Various applications and/or other functionality may be executed in the computing environment according to various embodiments. Also, various data may be stored in a data store that is accessible to the computing environment. The data store may be representative of a plurality of data stores as can be appreciated. The data stored in the data, for example, is associated with the operation of the various applications and/or functional entities described below.

Referring next to FIG. 2B, shown is a flowchart that provides one example of the operation of a portion of the reservoir resistivity characterization application according to various embodiments. It is understood that the flowchart of FIG. 2B provides merely an example of the many different types of functional arrangements that may be employed to implement the operation of the portion of the reservoir forecasting application as described herein. As an alternative, the flowchart of FIG. 2B may be viewed as depicting an example of elements of a method implemented in a computing environment according to one or more embodiments.

Beginning with box 101, the reservoir forecasting application generates a geological model. This may include, for example, loading a predefined geological model from a data store, initializing a new geological model by defining one or more geological model attributes, or another approach. As a non-limiting example, geological model attributes may include a geological structure. The geological structure may include one or more of fault layers, rock formation fluid type, etc. The geological model may also specify the well information, including for example a number of wells. The geological model may also include initially assumed parameters, such as pressure, water saturation, permeability, porosity, or other attributes of a reservoir to be provided to a reservoir simulator.

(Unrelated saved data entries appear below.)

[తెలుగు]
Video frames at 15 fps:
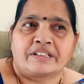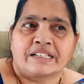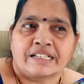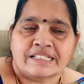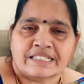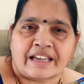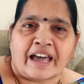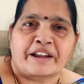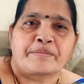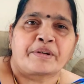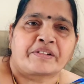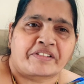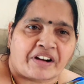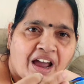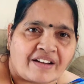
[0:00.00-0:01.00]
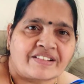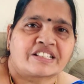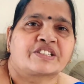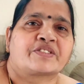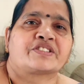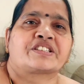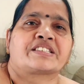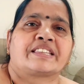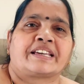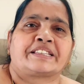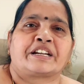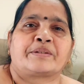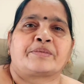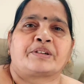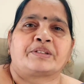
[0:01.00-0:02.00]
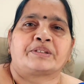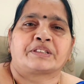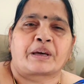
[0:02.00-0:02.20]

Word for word: ఈసారి మేము రావాల్సి వచ్చింది హైదరాబాదుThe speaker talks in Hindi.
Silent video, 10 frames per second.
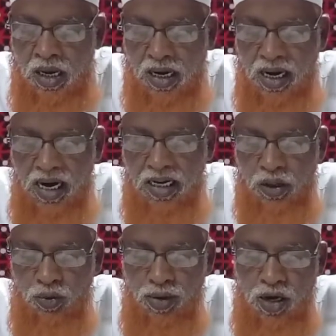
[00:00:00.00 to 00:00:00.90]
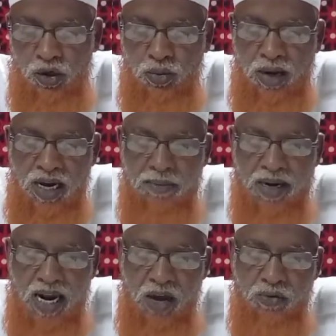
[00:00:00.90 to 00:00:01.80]
हालांकि तुम्हें और तुम्हारी
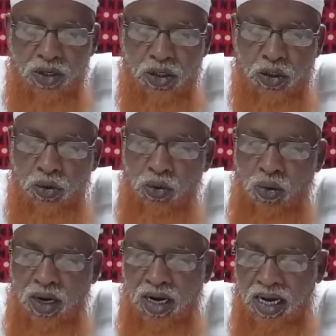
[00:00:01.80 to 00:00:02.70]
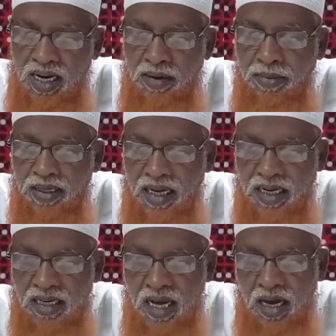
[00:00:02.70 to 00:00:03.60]
बनाई हुई चीज़ों को अल्लाह ही ने पैदा
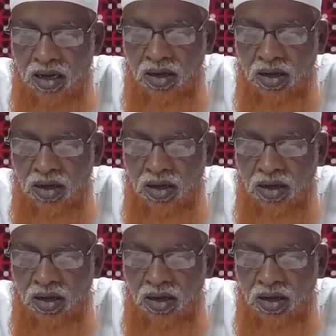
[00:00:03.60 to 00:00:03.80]
किया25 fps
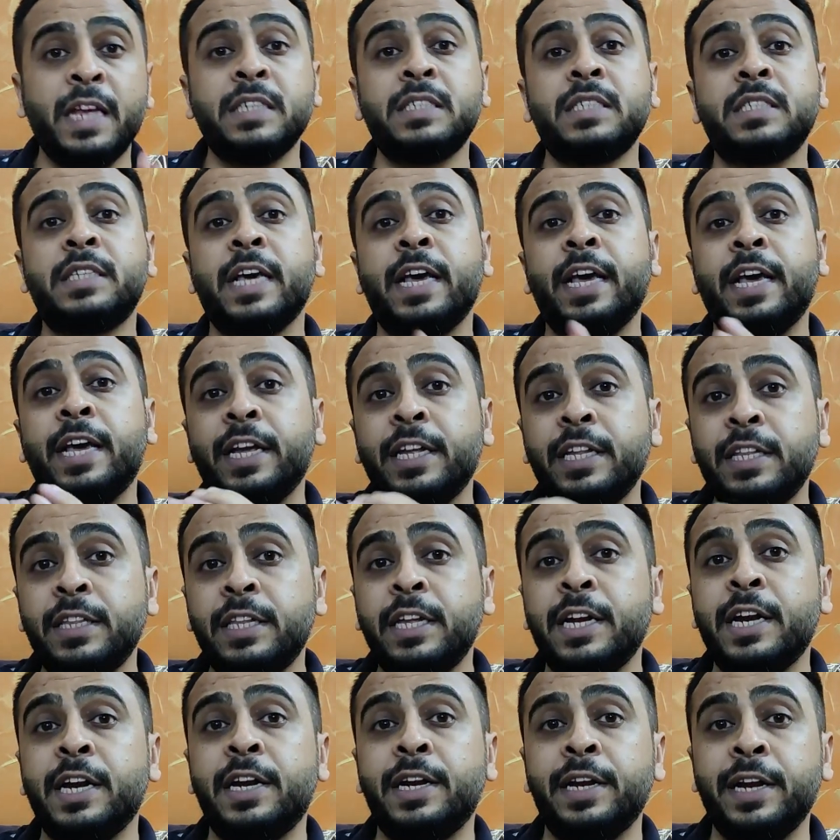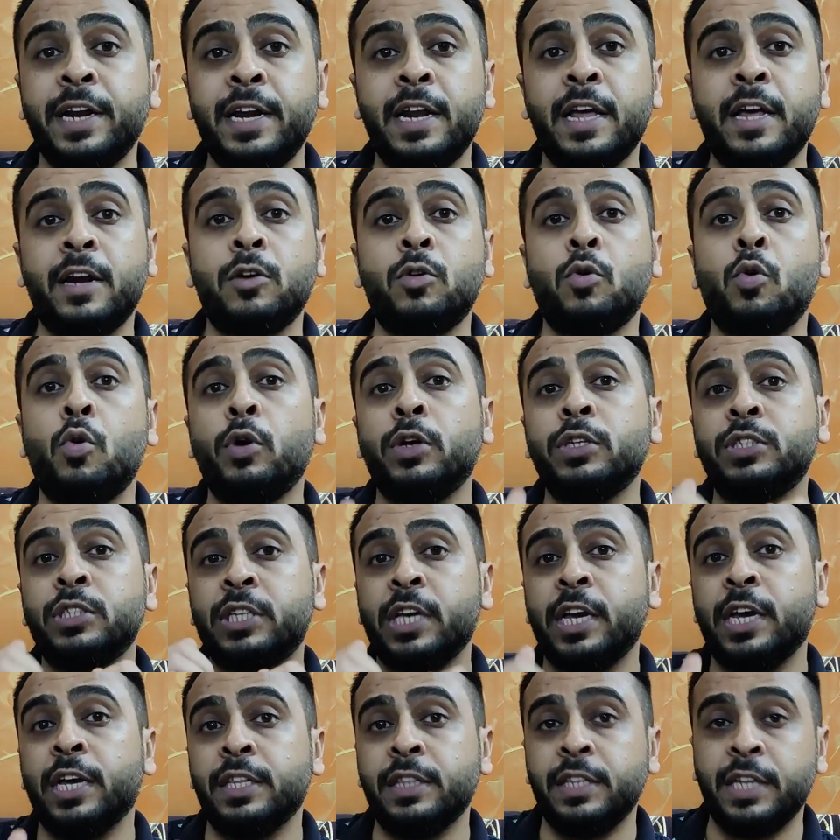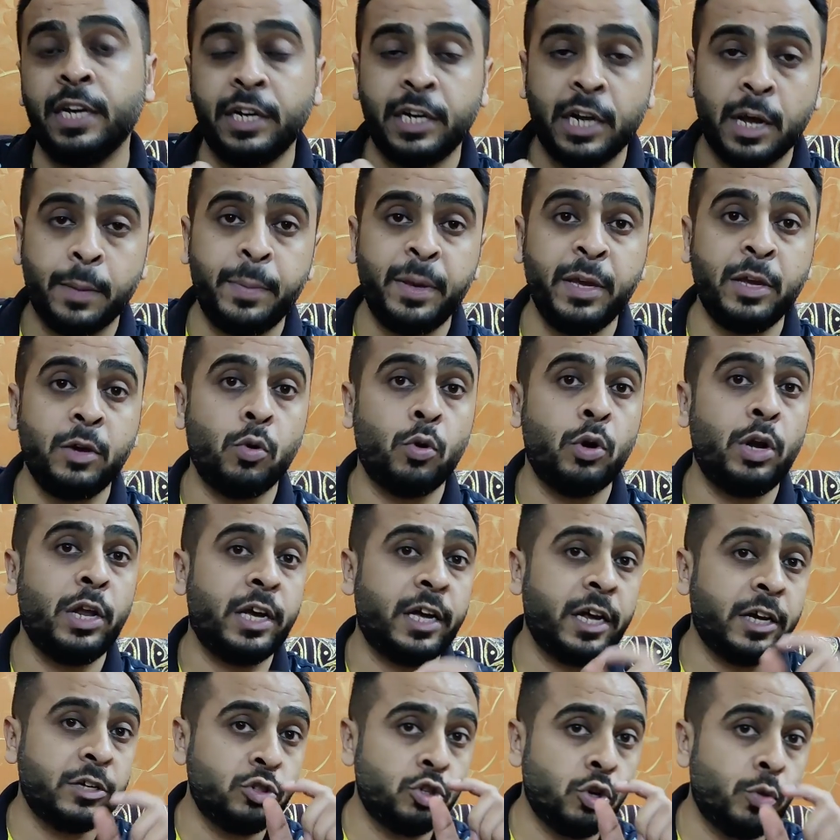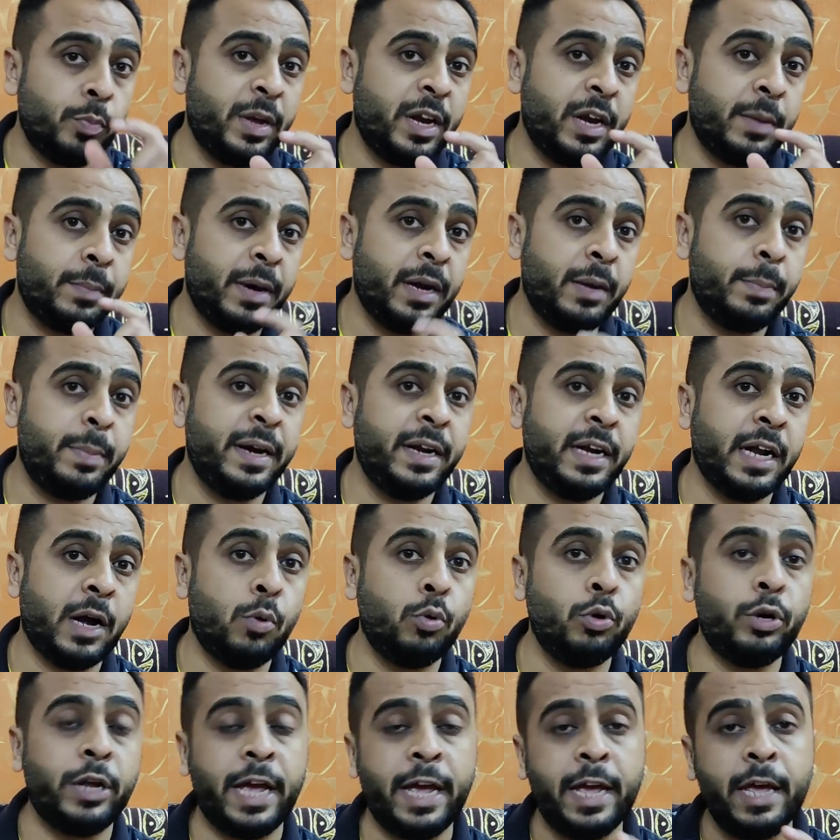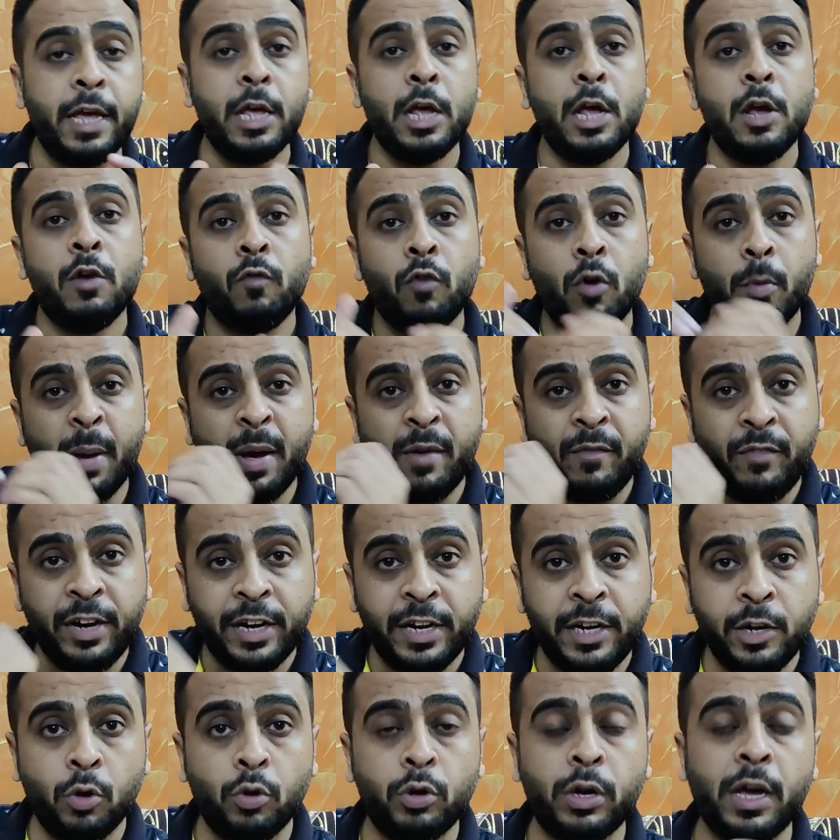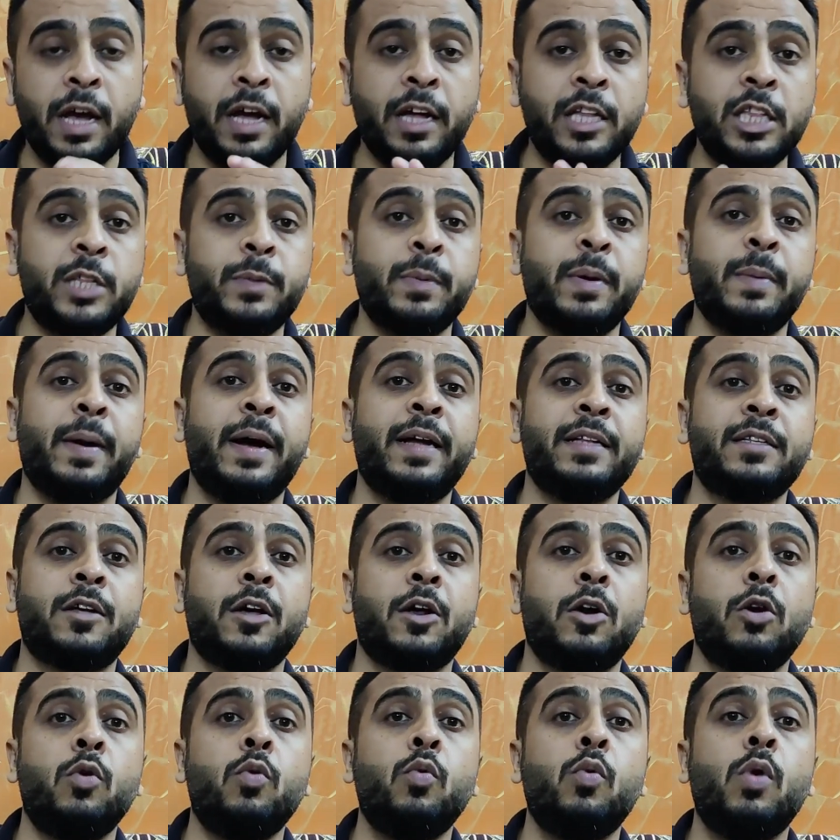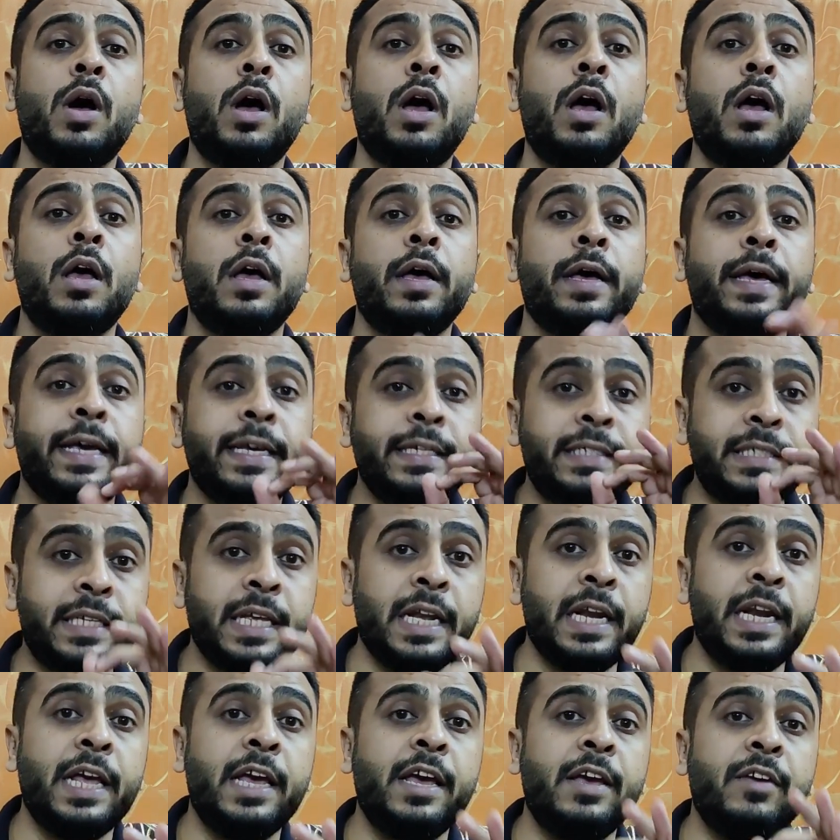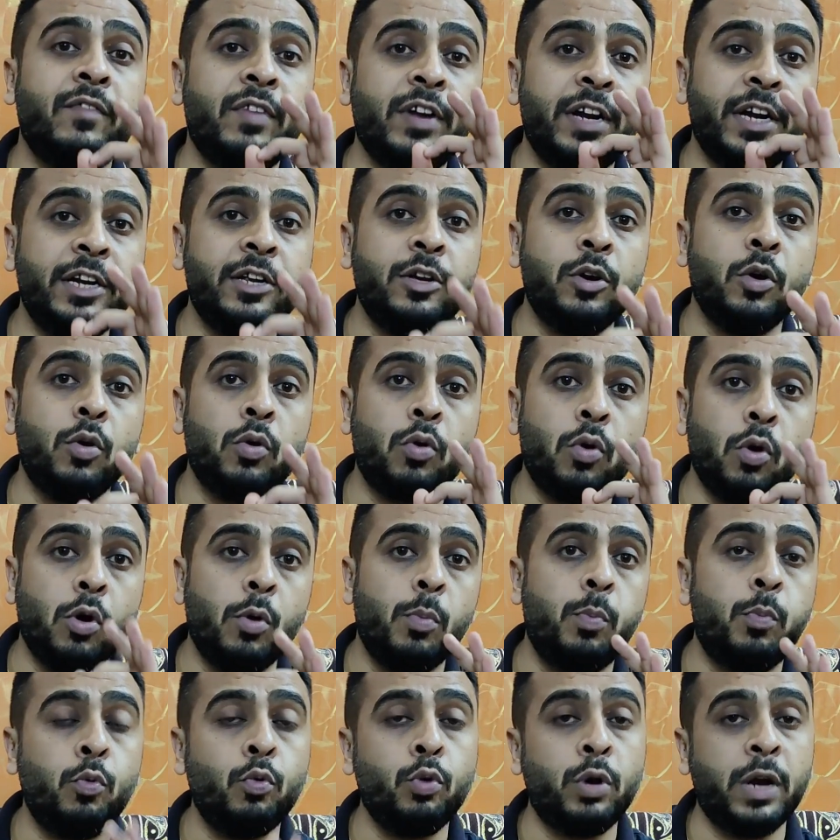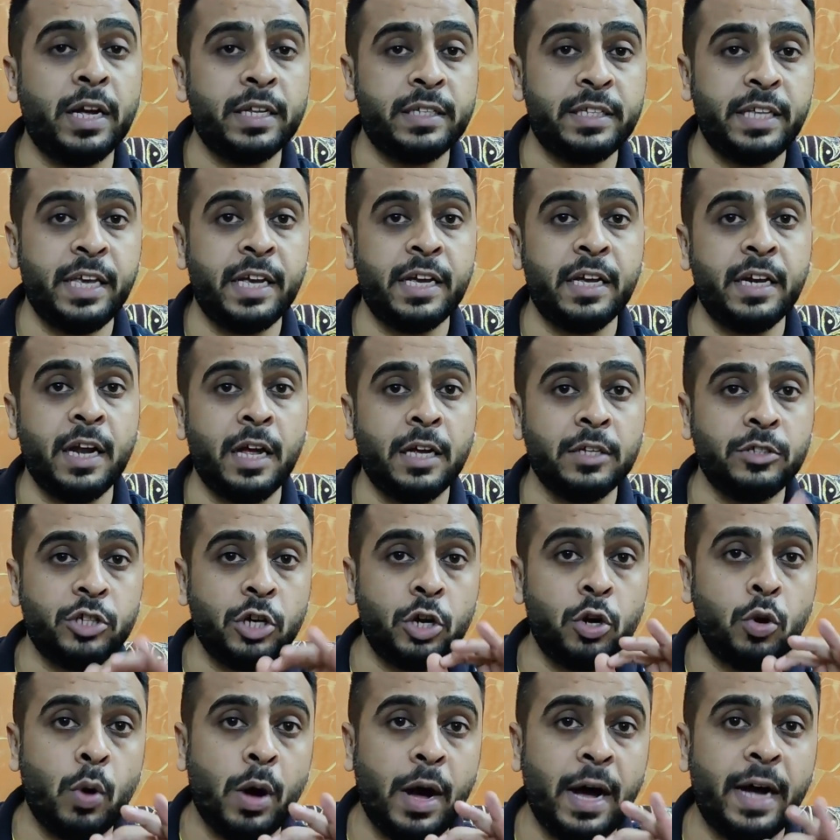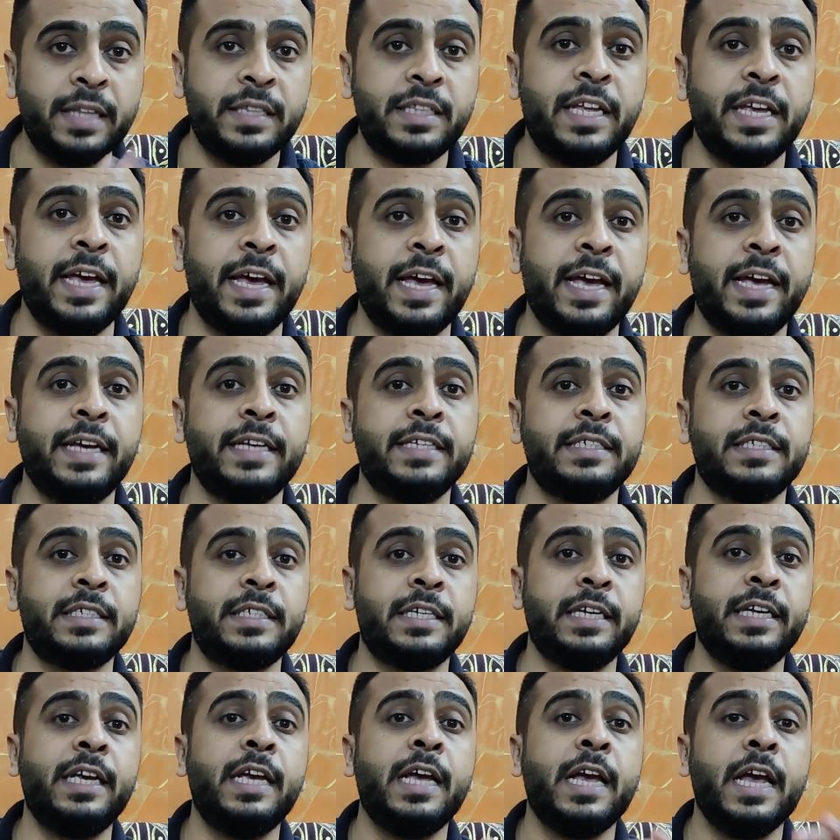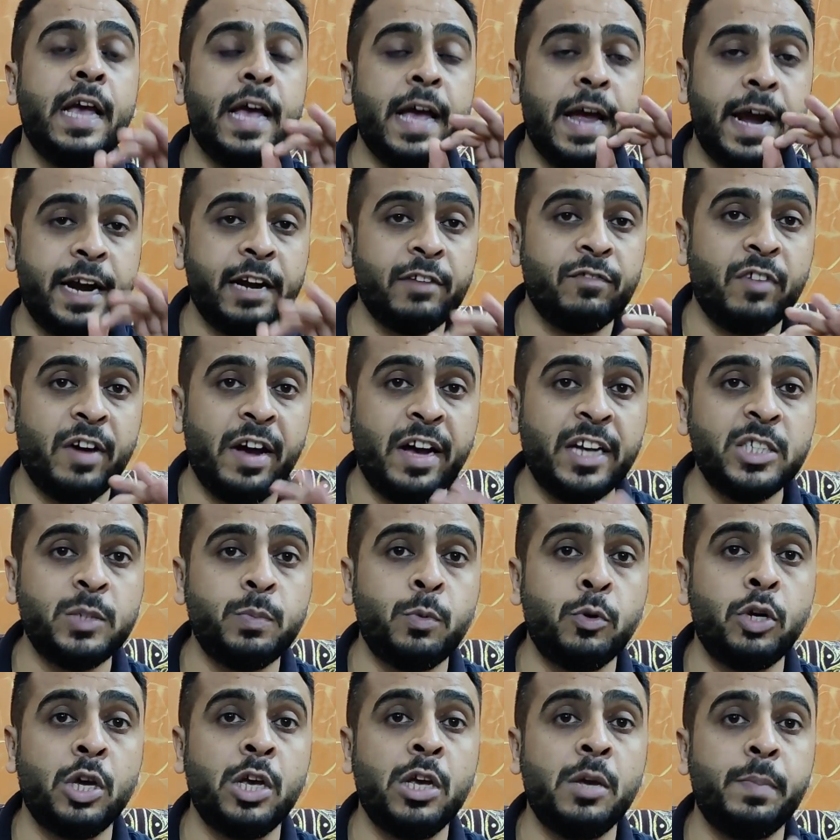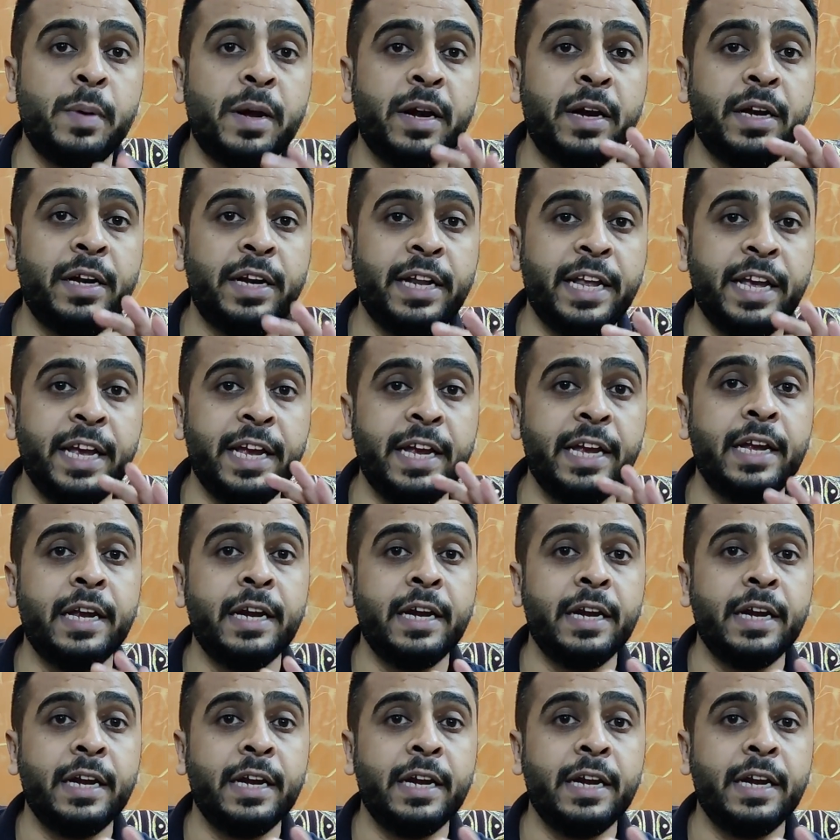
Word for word: इसके हिंदी ट्रेलर को इसके हिंदी डबिंग को लेकर जो मेरे मन में डाउट है वो मैं वीडियो के अंत में बात कर लूँगा इसलिए वीडियो को पूरा देखना चलो आते हैं इसकी एडवांस बुकिंग पर डे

Next, in item 104, the attributes or parameters are transferred to a reservoir simulator and the reservoir forecasting application initializes the reservoir simulator using the geological model. This may include defining or initializing one or more data parameters, including Archie's parameters, of the reservoir simulator as a function of corresponding attributes encoded in the geological model. Initializing the reservoir simulator may include executing or initializing a process or application corresponding to the reservoir simulator in a computing environment distinct from the reservoir forecasting application. In such an embodiment, the reservoir forecasting application may be configured to communicate with or provide data to the separate reservoir simulator application. In other embodiments, the reservoir simulator may be initialized as functionality encapsulated within the reservoir forecasting application. The reservoir forecasting application may also be initialized by another approach.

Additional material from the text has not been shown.